Requirement
In the material below, print every line exactly and omit the pictures.

Records provided START

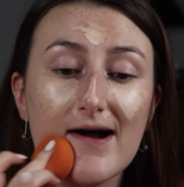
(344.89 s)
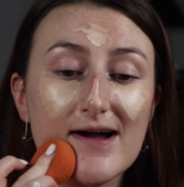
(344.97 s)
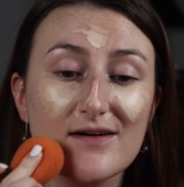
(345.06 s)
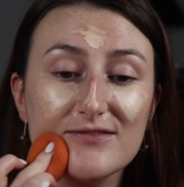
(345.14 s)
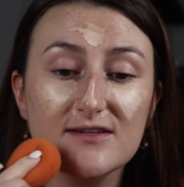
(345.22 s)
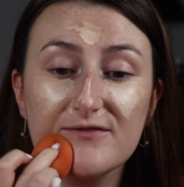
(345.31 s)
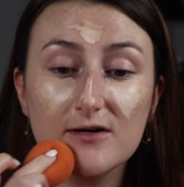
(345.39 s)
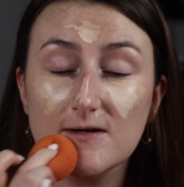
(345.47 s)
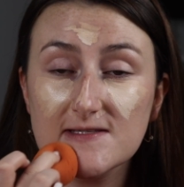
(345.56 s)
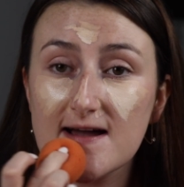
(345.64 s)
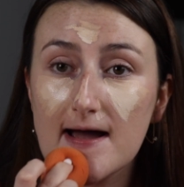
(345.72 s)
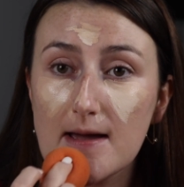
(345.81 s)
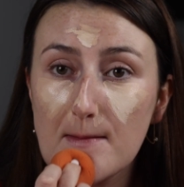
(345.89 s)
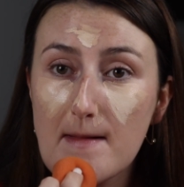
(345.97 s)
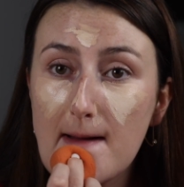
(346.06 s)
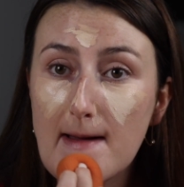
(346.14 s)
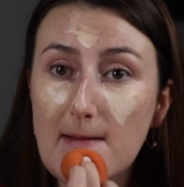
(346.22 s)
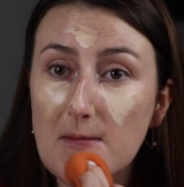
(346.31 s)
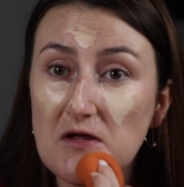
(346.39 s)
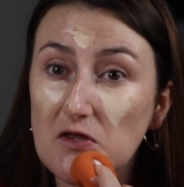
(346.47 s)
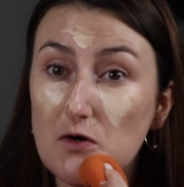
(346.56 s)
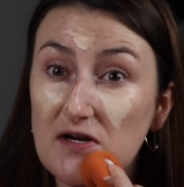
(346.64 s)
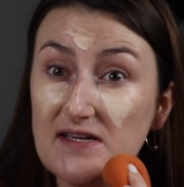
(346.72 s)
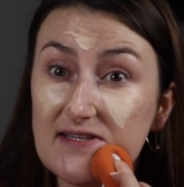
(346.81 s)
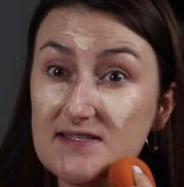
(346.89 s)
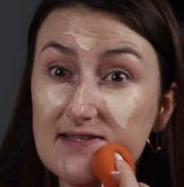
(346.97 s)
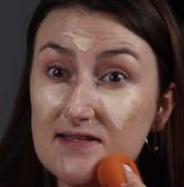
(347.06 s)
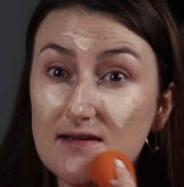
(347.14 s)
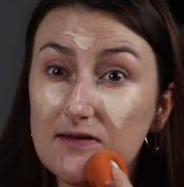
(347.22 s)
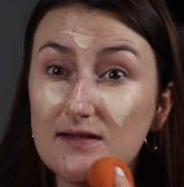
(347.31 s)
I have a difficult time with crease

Records provided END

Your solution
(344.89 s)
(344.97 s)
(345.06 s)
(345.14 s)
(345.22 s)
(345.31 s)
(345.39 s)
(345.47 s)
(345.56 s)
(345.64 s)
(345.72 s)
(345.81 s)
(345.89 s)
(345.97 s)
(346.06 s)
(346.14 s)
(346.22 s)
(346.31 s)
(346.39 s)
(346.47 s)
(346.56 s)
(346.64 s)
(346.72 s)
(346.81 s)
(346.89 s)
(346.97 s)
(347.06 s)
(347.14 s)
(347.22 s)
(347.31 s)
I have a difficult time with crease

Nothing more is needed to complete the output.